Stored items
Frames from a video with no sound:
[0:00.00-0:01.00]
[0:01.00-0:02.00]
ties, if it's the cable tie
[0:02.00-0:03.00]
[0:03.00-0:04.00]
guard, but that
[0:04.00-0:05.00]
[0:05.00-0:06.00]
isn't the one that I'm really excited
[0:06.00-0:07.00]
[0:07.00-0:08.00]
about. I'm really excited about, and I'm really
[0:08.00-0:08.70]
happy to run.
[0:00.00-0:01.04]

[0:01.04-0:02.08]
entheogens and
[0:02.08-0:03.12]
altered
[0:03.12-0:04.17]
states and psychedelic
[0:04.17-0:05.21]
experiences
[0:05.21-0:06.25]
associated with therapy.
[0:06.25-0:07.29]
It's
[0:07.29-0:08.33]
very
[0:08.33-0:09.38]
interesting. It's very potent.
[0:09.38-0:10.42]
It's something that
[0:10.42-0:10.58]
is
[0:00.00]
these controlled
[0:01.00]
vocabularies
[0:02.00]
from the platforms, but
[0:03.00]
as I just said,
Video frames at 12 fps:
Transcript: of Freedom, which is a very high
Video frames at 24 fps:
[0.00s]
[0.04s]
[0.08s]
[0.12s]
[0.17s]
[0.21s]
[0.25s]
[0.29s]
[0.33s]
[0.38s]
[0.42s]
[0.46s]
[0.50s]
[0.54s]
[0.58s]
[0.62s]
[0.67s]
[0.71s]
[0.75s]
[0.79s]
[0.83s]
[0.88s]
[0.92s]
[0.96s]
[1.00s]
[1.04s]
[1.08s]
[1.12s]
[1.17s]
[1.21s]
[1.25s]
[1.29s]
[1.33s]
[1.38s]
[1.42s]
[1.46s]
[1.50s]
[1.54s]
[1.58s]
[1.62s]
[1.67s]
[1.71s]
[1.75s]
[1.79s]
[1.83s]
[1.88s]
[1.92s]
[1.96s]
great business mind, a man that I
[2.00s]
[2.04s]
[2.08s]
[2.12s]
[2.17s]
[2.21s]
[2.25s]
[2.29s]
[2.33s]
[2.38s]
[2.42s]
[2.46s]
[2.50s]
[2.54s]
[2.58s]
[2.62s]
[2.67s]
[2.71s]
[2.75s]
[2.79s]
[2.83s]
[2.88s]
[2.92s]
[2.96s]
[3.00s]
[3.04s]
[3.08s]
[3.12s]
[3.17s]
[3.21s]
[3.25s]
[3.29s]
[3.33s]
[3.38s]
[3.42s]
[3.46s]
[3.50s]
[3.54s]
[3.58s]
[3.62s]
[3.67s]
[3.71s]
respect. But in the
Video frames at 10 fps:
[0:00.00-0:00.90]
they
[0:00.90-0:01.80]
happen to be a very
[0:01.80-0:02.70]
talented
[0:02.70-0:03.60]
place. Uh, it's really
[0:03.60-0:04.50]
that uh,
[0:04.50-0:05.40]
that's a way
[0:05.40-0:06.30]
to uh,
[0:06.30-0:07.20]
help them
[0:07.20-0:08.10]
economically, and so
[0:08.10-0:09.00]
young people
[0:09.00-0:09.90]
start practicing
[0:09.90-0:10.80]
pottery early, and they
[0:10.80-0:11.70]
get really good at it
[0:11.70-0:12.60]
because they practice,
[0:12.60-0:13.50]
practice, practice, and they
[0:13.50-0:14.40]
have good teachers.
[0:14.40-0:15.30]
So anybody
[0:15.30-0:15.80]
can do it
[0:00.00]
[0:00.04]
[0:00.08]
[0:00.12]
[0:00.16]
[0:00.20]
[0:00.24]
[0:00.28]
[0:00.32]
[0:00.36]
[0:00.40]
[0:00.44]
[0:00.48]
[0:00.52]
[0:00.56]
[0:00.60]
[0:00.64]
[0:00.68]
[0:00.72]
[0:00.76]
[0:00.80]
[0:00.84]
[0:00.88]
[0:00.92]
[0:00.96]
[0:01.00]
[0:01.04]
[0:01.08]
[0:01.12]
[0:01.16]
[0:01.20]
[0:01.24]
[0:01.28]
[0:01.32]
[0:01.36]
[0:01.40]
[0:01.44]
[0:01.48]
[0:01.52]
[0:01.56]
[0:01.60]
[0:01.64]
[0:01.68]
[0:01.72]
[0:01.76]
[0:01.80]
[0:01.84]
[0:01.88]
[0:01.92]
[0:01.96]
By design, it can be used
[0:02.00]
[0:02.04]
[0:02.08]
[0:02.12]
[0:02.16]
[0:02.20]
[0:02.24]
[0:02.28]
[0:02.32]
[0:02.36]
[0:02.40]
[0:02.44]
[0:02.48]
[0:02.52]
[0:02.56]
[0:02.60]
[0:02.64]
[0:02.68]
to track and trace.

* TASK ITEM *
Each entry above should be repeated exactly, with no line left out.

* SOLUTION TO THE PROBLEM *
Frames from a video with no sound:
[0:00.00-0:01.00]
[0:01.00-0:02.00]
ties, if it's the cable tie
[0:02.00-0:03.00]
[0:03.00-0:04.00]
guard, but that
[0:04.00-0:05.00]
[0:05.00-0:06.00]
isn't the one that I'm really excited
[0:06.00-0:07.00]
[0:07.00-0:08.00]
about. I'm really excited about, and I'm really
[0:08.00-0:08.70]
happy to run.
[0:00.00-0:01.04]

[0:01.04-0:02.08]
entheogens and
[0:02.08-0:03.12]
altered
[0:03.12-0:04.17]
states and psychedelic
[0:04.17-0:05.21]
experiences
[0:05.21-0:06.25]
associated with therapy.
[0:06.25-0:07.29]
It's
[0:07.29-0:08.33]
very
[0:08.33-0:09.38]
interesting. It's very potent.
[0:09.38-0:10.42]
It's something that
[0:10.42-0:10.58]
is
[0:00.00]
these controlled
[0:01.00]
vocabularies
[0:02.00]
from the platforms, but
[0:03.00]
as I just said,
Video frames at 12 fps:
Transcript: of Freedom, which is a very high
Video frames at 24 fps:
[0.00s]
[0.04s]
[0.08s]
[0.12s]
[0.17s]
[0.21s]
[0.25s]
[0.29s]
[0.33s]
[0.38s]
[0.42s]
[0.46s]
[0.50s]
[0.54s]
[0.58s]
[0.62s]
[0.67s]
[0.71s]
[0.75s]
[0.79s]
[0.83s]
[0.88s]
[0.92s]
[0.96s]
[1.00s]
[1.04s]
[1.08s]
[1.12s]
[1.17s]
[1.21s]
[1.25s]
[1.29s]
[1.33s]
[1.38s]
[1.42s]
[1.46s]
[1.50s]
[1.54s]
[1.58s]
[1.62s]
[1.67s]
[1.71s]
[1.75s]
[1.79s]
[1.83s]
[1.88s]
[1.92s]
[1.96s]
great business mind, a man that I
[2.00s]
[2.04s]
[2.08s]
[2.12s]
[2.17s]
[2.21s]
[2.25s]
[2.29s]
[2.33s]
[2.38s]
[2.42s]
[2.46s]
[2.50s]
[2.54s]
[2.58s]
[2.62s]
[2.67s]
[2.71s]
[2.75s]
[2.79s]
[2.83s]
[2.88s]
[2.92s]
[2.96s]
[3.00s]
[3.04s]
[3.08s]
[3.12s]
[3.17s]
[3.21s]
[3.25s]
[3.29s]
[3.33s]
[3.38s]
[3.42s]
[3.46s]
[3.50s]
[3.54s]
[3.58s]
[3.62s]
[3.67s]
[3.71s]
respect. But in the
Video frames at 10 fps:
[0:00.00-0:00.90]
they
[0:00.90-0:01.80]
happen to be a very
[0:01.80-0:02.70]
talented
[0:02.70-0:03.60]
place. Uh, it's really
[0:03.60-0:04.50]
that uh,
[0:04.50-0:05.40]
that's a way
[0:05.40-0:06.30]
to uh,
[0:06.30-0:07.20]
help them
[0:07.20-0:08.10]
economically, and so
[0:08.10-0:09.00]
young people
[0:09.00-0:09.90]
start practicing
[0:09.90-0:10.80]
pottery early, and they
[0:10.80-0:11.70]
get really good at it
[0:11.70-0:12.60]
because they practice,
[0:12.60-0:13.50]
practice, practice, and they
[0:13.50-0:14.40]
have good teachers.
[0:14.40-0:15.30]
So anybody
[0:15.30-0:15.80]
can do it
[0:00.00]
[0:00.04]
[0:00.08]
[0:00.12]
[0:00.16]
[0:00.20]
[0:00.24]
[0:00.28]
[0:00.32]
[0:00.36]
[0:00.40]
[0:00.44]
[0:00.48]
[0:00.52]
[0:00.56]
[0:00.60]
[0:00.64]
[0:00.68]
[0:00.72]
[0:00.76]
[0:00.80]
[0:00.84]
[0:00.88]
[0:00.92]
[0:00.96]
[0:01.00]
[0:01.04]
[0:01.08]
[0:01.12]
[0:01.16]
[0:01.20]
[0:01.24]
[0:01.28]
[0:01.32]
[0:01.36]
[0:01.40]
[0:01.44]
[0:01.48]
[0:01.52]
[0:01.56]
[0:01.60]
[0:01.64]
[0:01.68]
[0:01.72]
[0:01.76]
[0:01.80]
[0:01.84]
[0:01.88]
[0:01.92]
[0:01.96]
By design, it can be used
[0:02.00]
[0:02.04]
[0:02.08]
[0:02.12]
[0:02.16]
[0:02.20]
[0:02.24]
[0:02.28]
[0:02.32]
[0:02.36]
[0:02.40]
[0:02.44]
[0:02.48]
[0:02.52]
[0:02.56]
[0:02.60]
[0:02.64]
[0:02.68]
to track and trace.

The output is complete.